For Lucy, though, her wonder was at a new world, a world that was not her own, a world where if she failed, she could still return home. For Hushpuppy, the world she looked at with big eyes was the only one she had. If her dad dies, that's it. If her town gets flooded, she has no other place to return home to. The focus on the physicality of Bathtub had the powerful effect of yanking me back into Hushpuppy's very real world, if I ever happened to start to think of the movie as a fantasy. And without getting into too many personal details about my life, this reality that was just too close to some aspects of my own.
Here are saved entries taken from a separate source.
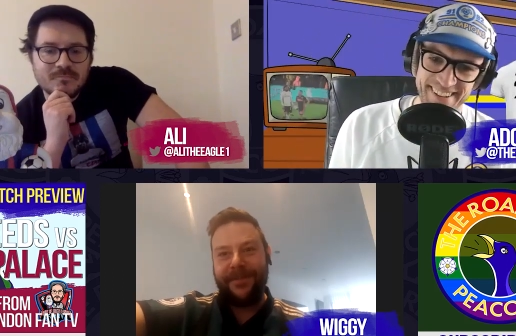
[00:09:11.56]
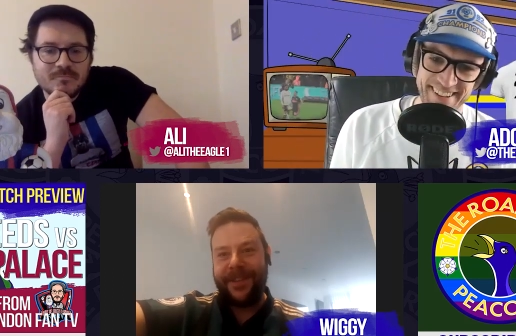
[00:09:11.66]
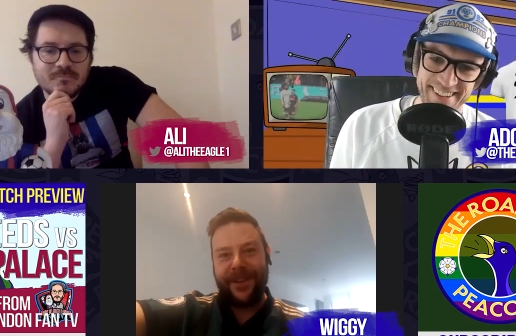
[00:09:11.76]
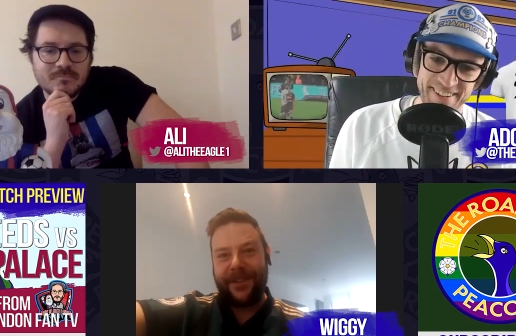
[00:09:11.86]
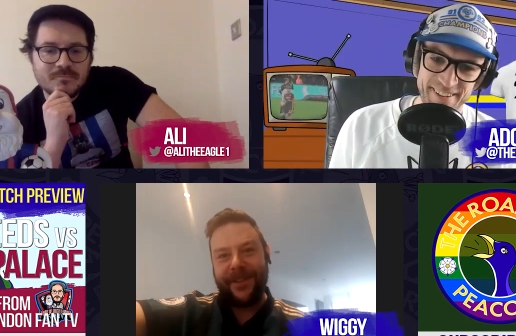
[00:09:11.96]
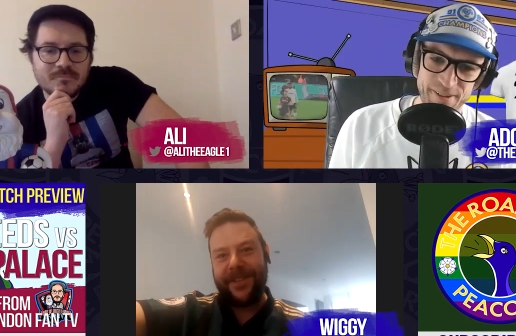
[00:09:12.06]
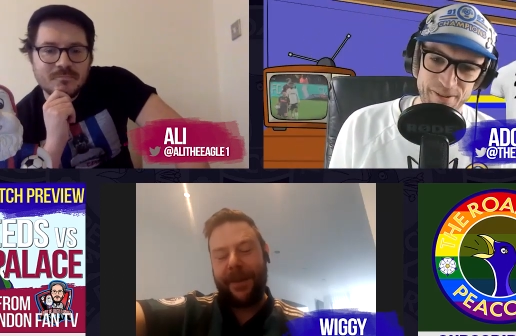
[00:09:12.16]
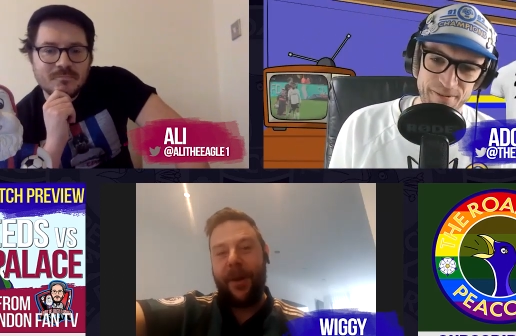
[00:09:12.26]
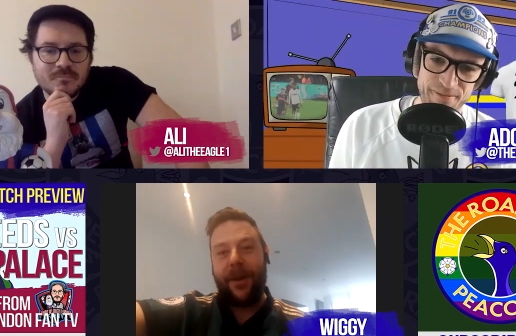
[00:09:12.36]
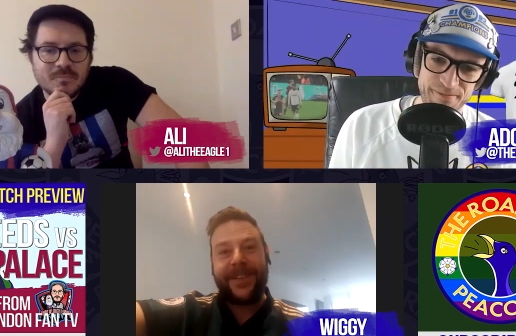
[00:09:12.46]
Speaker 1: result.
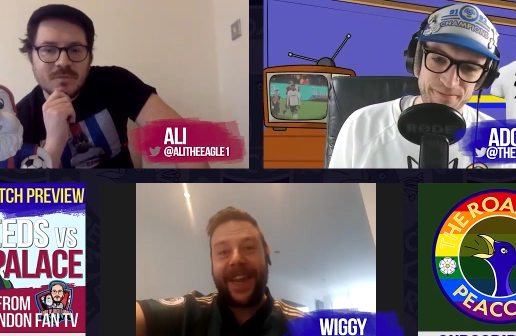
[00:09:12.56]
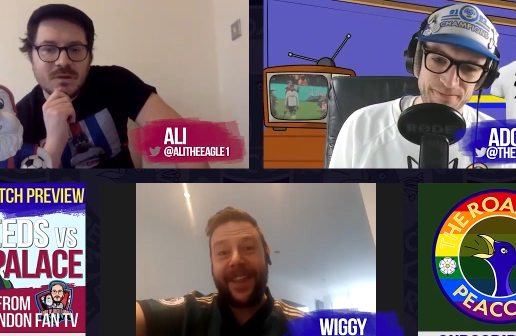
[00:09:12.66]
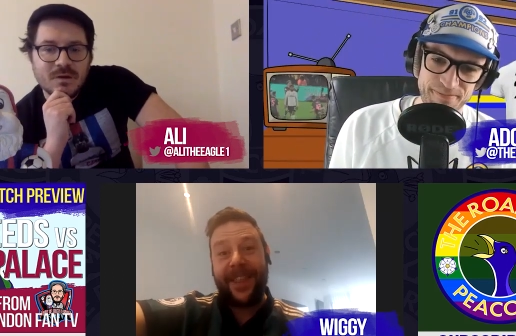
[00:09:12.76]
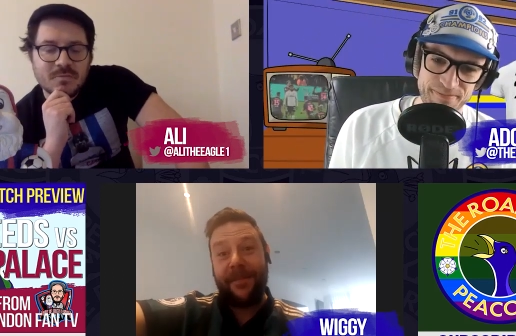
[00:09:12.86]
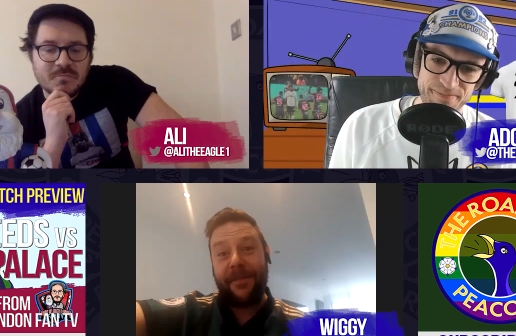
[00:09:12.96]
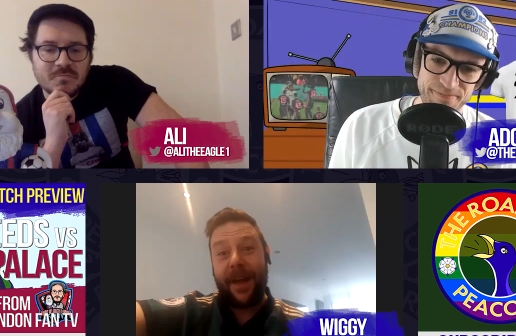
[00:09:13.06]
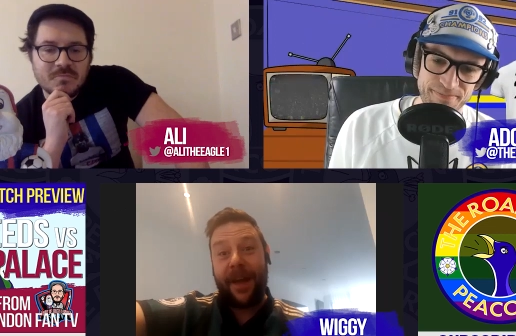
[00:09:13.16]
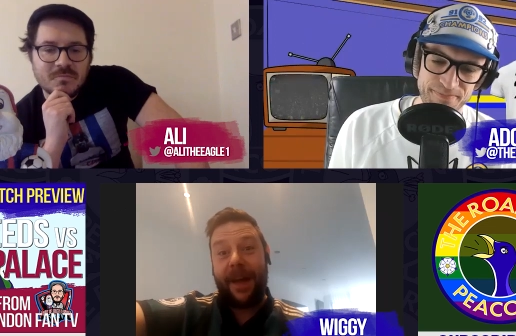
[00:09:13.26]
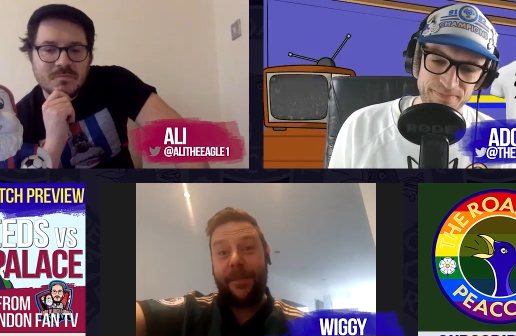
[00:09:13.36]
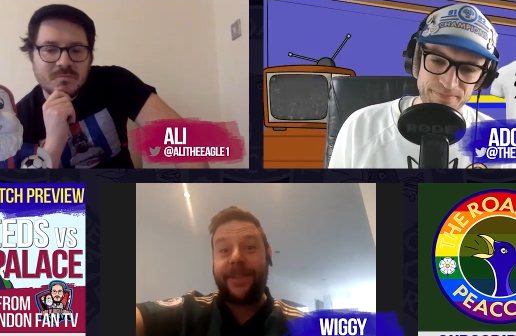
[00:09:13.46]
I'm not saying that.
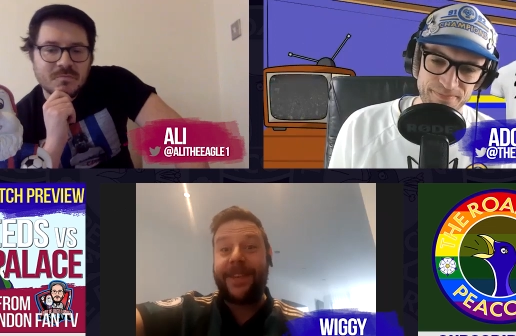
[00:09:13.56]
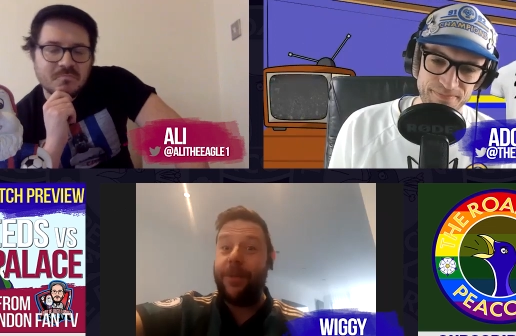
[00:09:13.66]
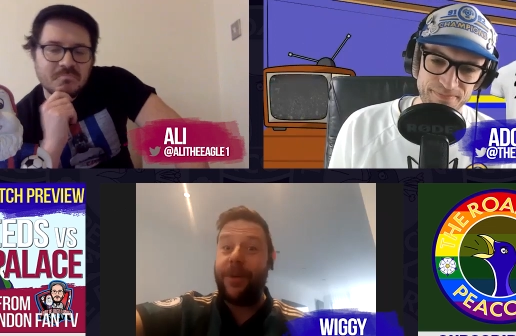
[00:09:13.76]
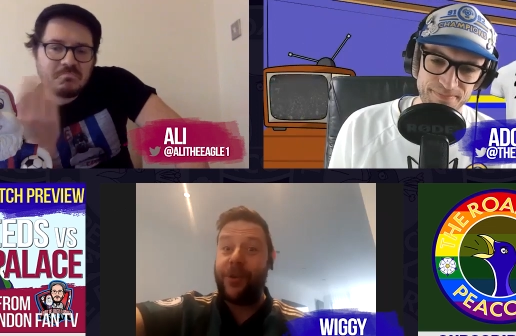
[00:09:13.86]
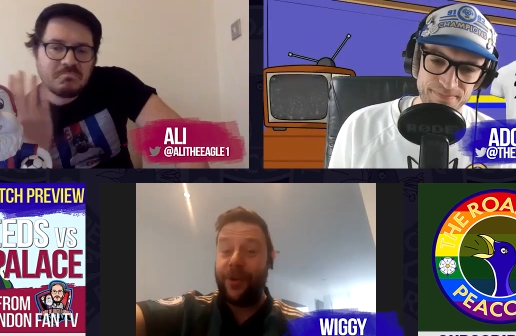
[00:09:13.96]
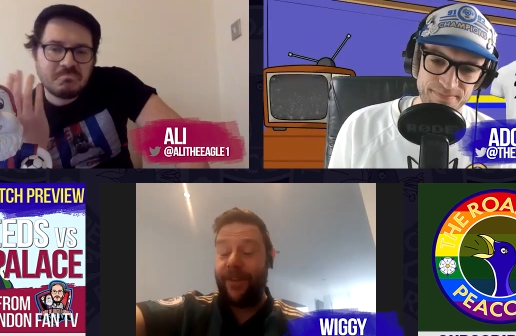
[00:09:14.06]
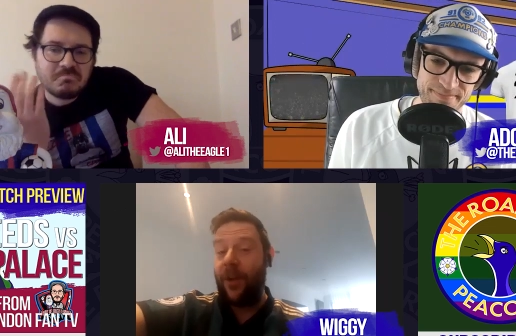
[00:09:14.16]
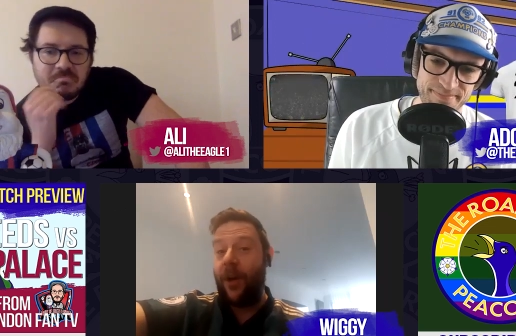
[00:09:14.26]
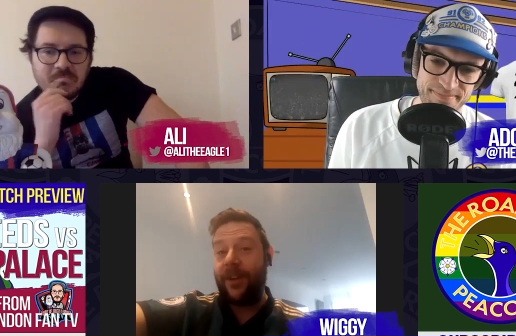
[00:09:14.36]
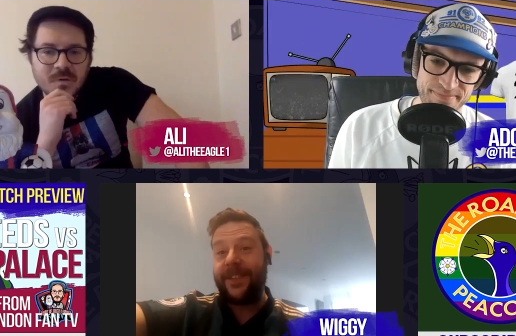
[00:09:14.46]
I'm not saying we shouldn't have
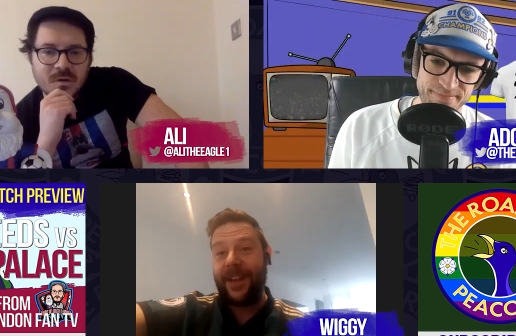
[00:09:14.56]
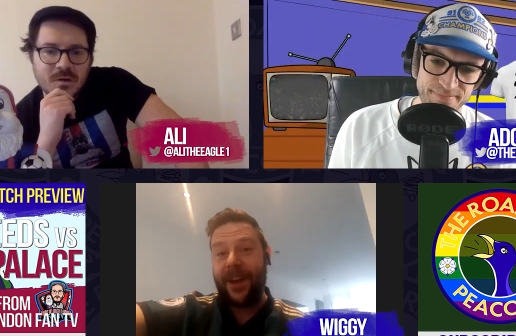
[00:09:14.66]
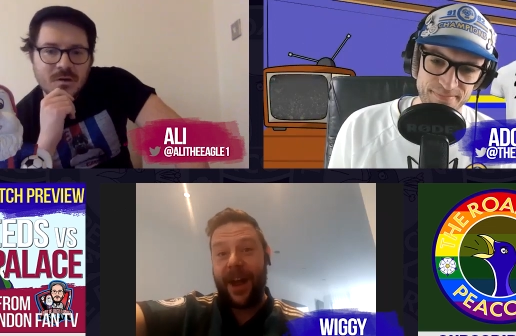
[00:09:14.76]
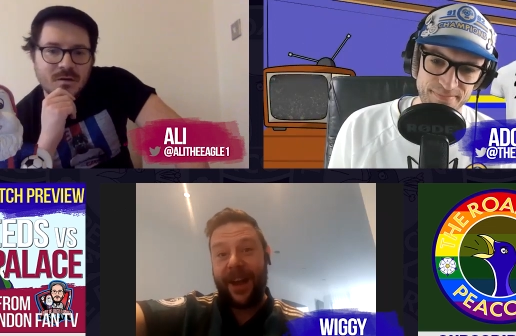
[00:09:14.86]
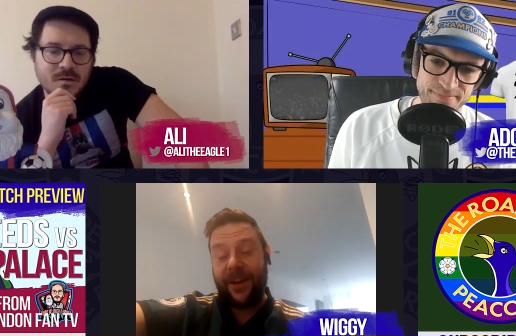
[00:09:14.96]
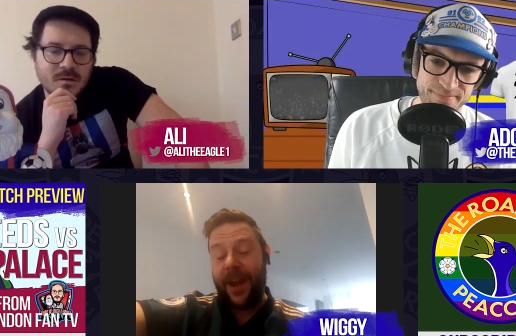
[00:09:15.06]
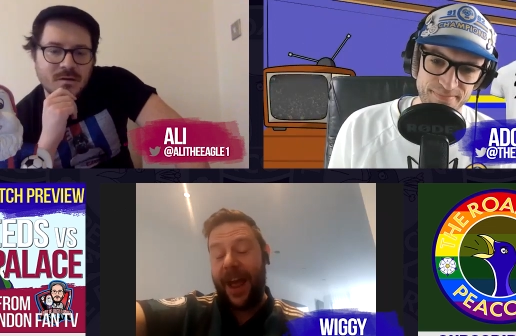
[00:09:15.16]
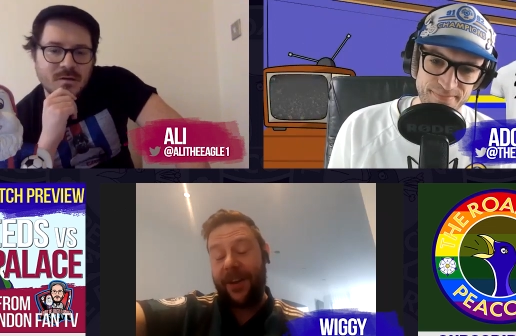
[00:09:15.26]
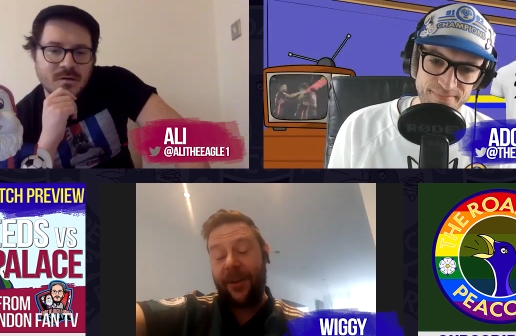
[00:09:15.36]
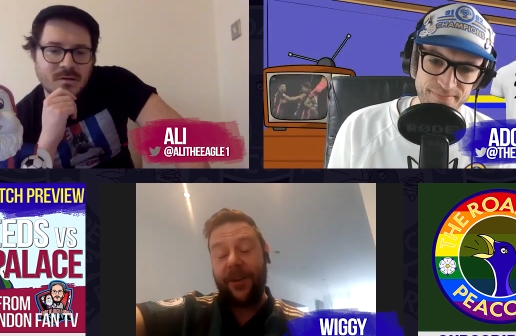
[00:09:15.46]
lost. I don't. I,
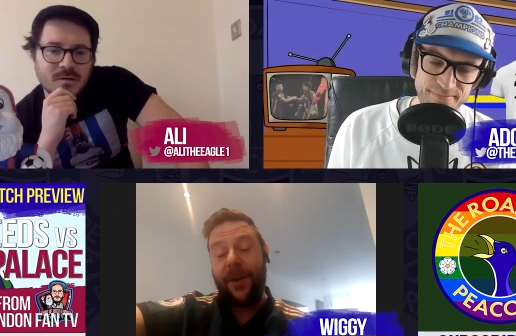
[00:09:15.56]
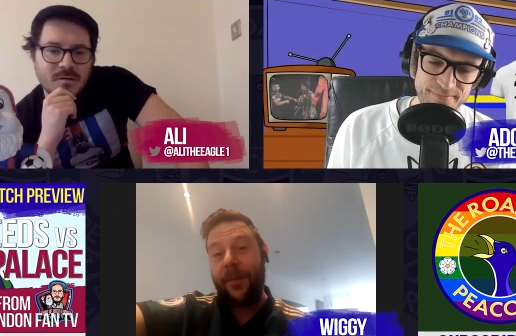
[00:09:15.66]
I don't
I've talked (and occasionally ranted) about how important I think it is for fantasy to be recognized as not just escapist nonsense--and how the focus on fantasy as escapism just perpetuates this myth that fantasy literature isn't "real" literature.
And I still think that.
But my experience half-watching Beasts of the Southern Wild made me remember that the escapist aspects of fantasy literature do serve a very important purpose--they put difficult issues at a bit of a distance. They enable us to think about horrible events, like the death of a parent or a child, or the loss of a home, or assault, or abuse, or poverty, or murder, as things that are not part of our world right now--they are part of a different world that is out there. And in that world, we can think about them. We can look at them, maybe a bit more objectively, and in so doing, gain perspective on our own reality.
We escape, arm ourselves, and then return to fight our demons.